Common law has no requirement that the harassment occurs during employment, nor that the harassment lead to mental injury or illness, unlike the route to compensation through a workers’ compensation claim. But Osler’s Rempel notes that any medical evidence of negative effects from harassment “fits neatly” under step four of the harassment test outlined by Feasby.
The key takeaway for employers, the lawyers say, is that they should be aware that the harassment tort now exists and that they could be held vicariously liable for harassment committed by one of their employees.
Employers are legally obligated to actively discourage and prohibit harassing conduct or language under several laws, such as human rights codes and occupational health and safety laws. The new tort underscores the need for well-drafted and properly implemented workplace policies, regularly updated to reflect current laws.

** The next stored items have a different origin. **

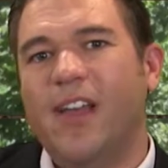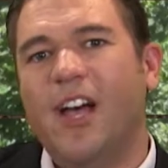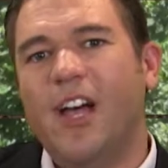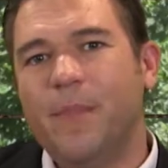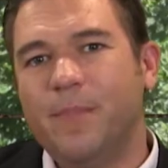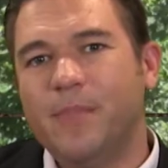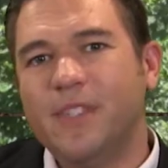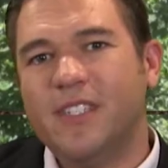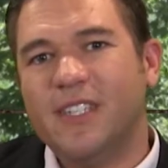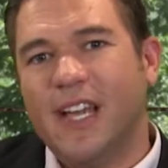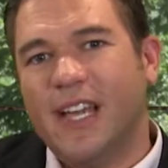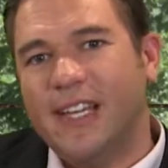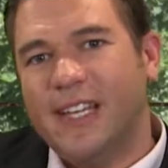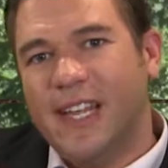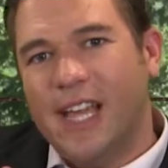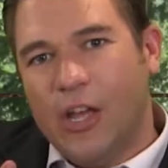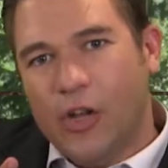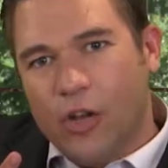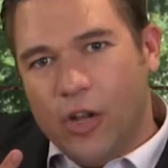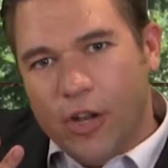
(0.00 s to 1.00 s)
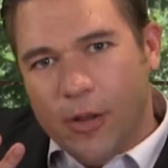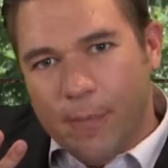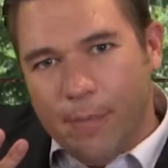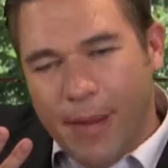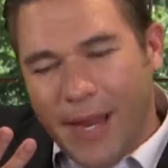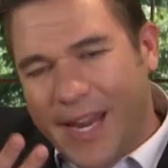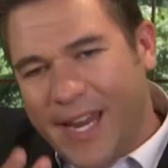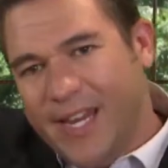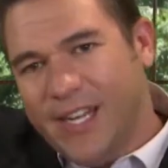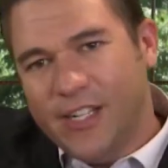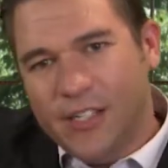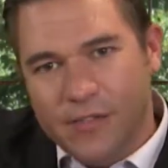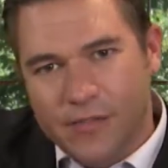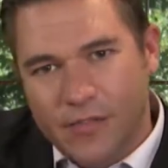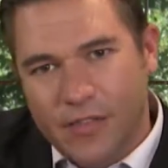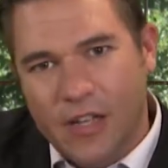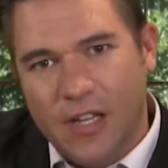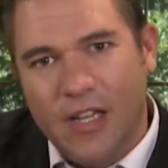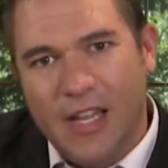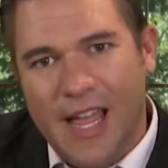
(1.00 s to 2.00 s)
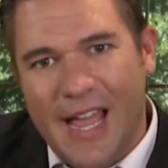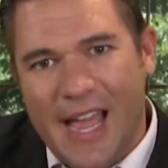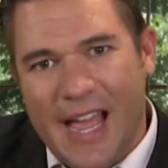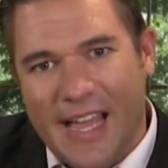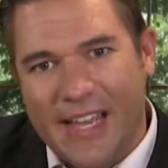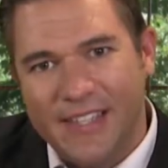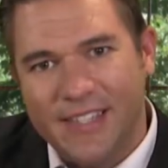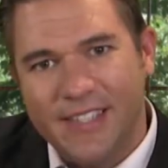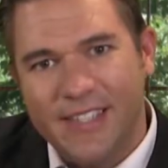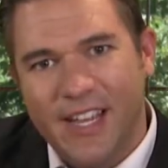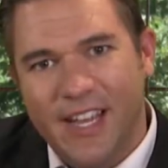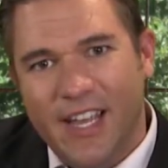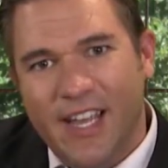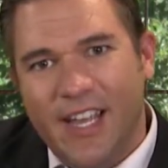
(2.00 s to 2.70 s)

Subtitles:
upside down on a pane of glass.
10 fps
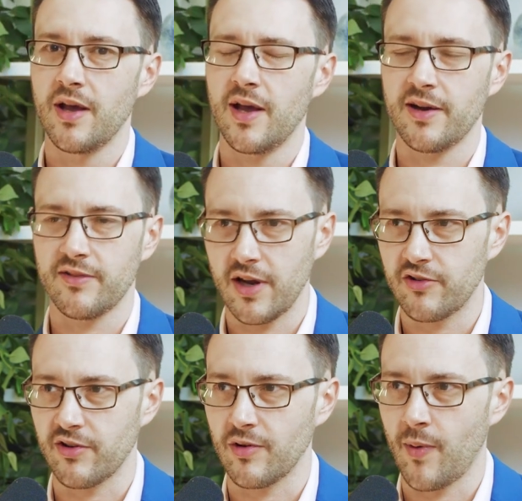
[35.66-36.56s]
it is not
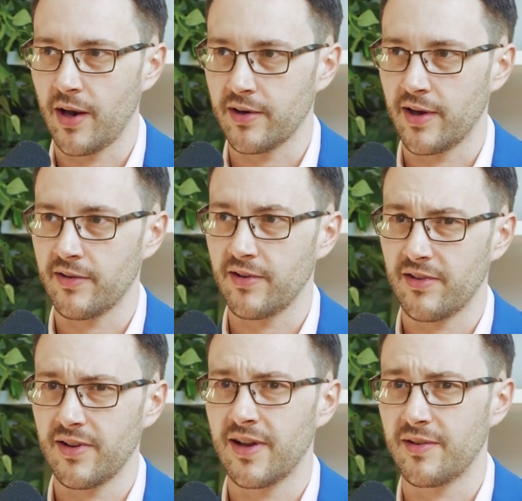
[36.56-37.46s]
just a wild guess.
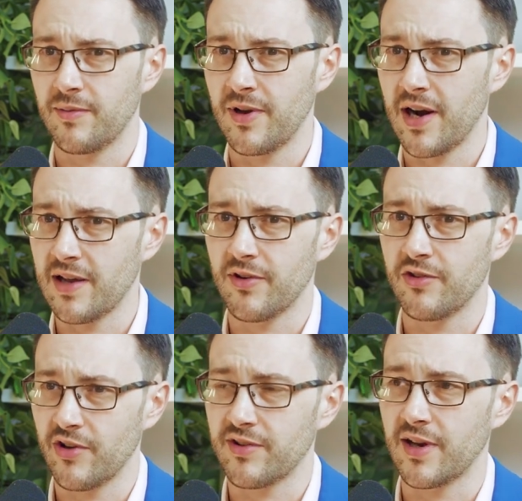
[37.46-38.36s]
It's it's not
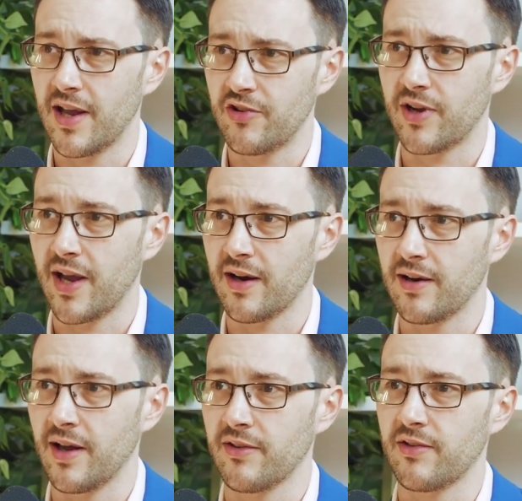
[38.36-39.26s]
even just an
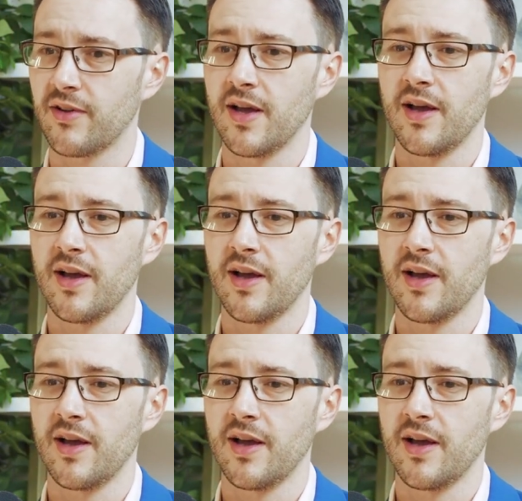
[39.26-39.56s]
educated guess.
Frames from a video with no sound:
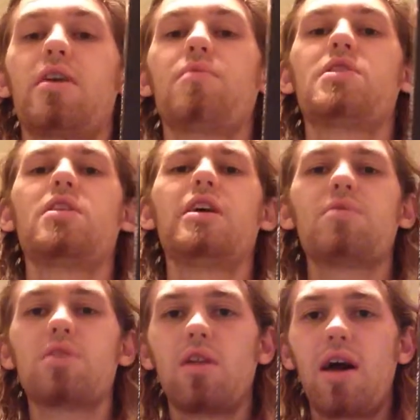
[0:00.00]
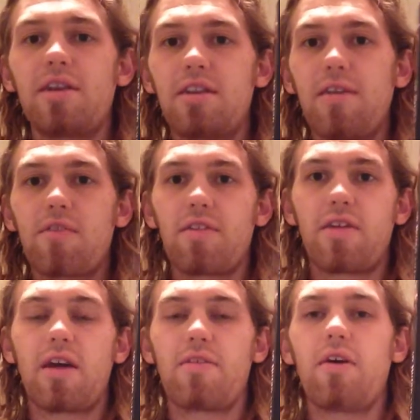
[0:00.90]
It was a lot different
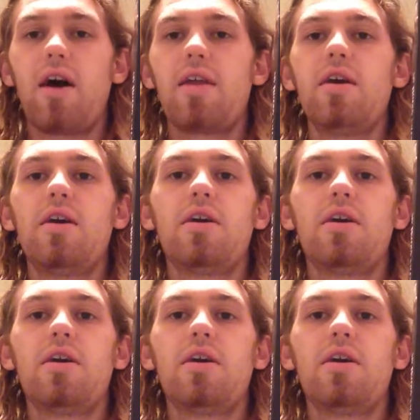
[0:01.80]
than I thought.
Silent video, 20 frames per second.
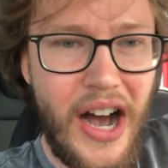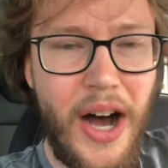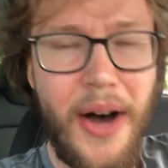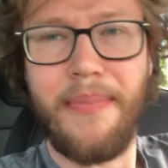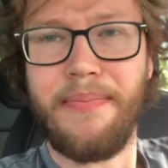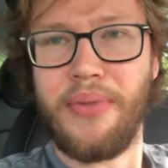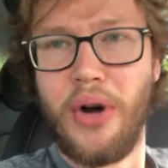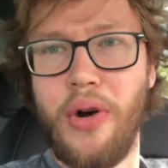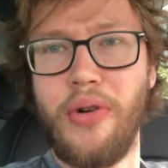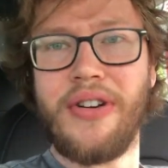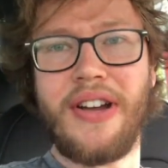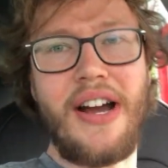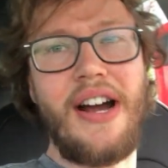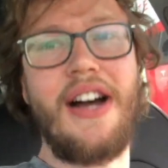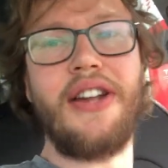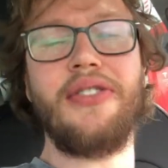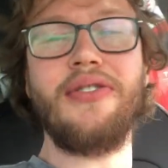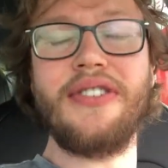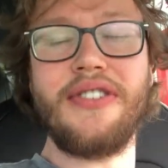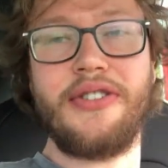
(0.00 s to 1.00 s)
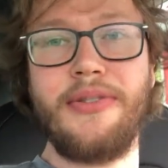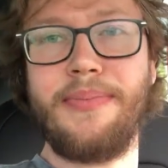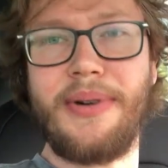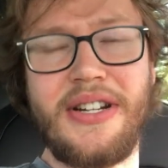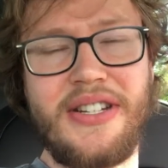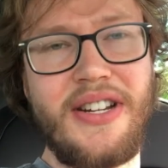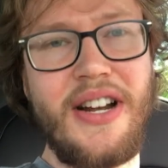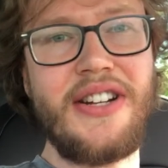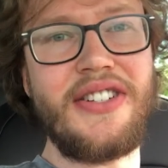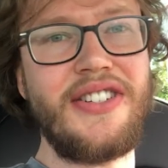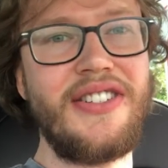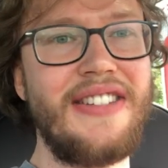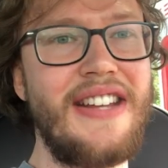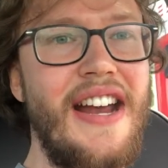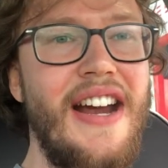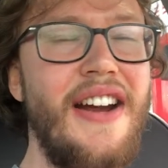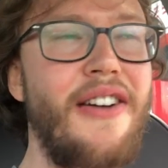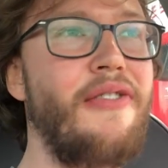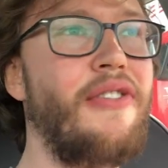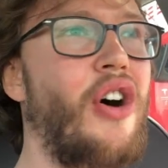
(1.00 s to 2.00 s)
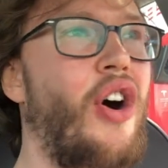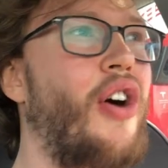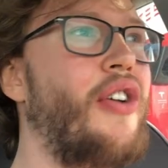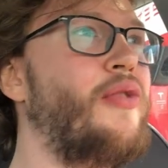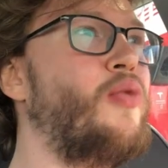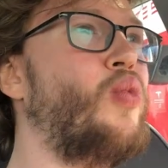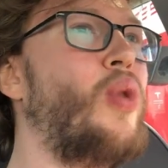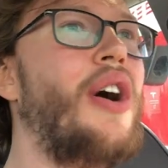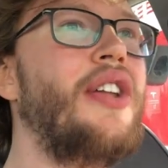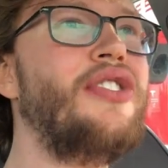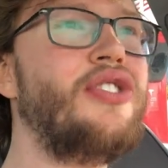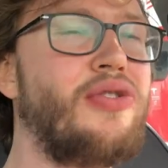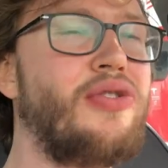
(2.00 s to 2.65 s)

Arboga, to the supercharger there on one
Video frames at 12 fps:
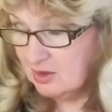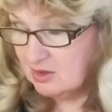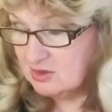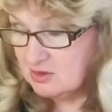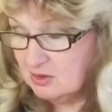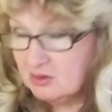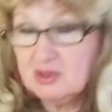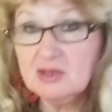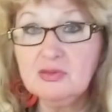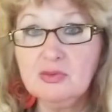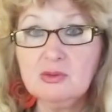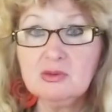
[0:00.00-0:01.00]
It's not
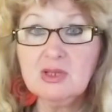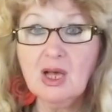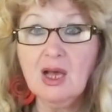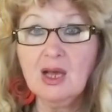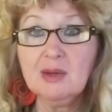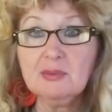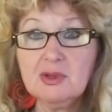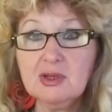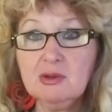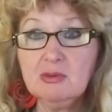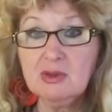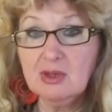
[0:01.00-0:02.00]
that full time.
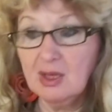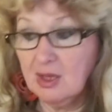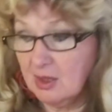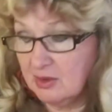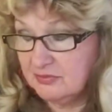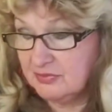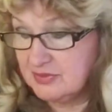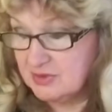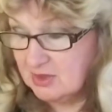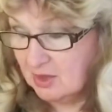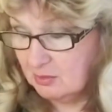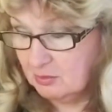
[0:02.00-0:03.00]
He will have
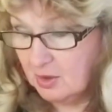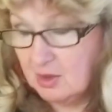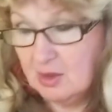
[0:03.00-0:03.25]
some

Says Rempel: “It puts back on the radar something key to managing a workforce and ensuring you have a healthy workplace.”
Levitt agrees, adding that Johnston “is a decision every HR manager should read – and then they should upgrade harassment policies, grievance procedures as needed, and make sure everybody in the workplace understands them.”
And Pavlic notes that “it all boils down to creating a culture of respect for all and training all employees on how to best achieve and maintain that culture.”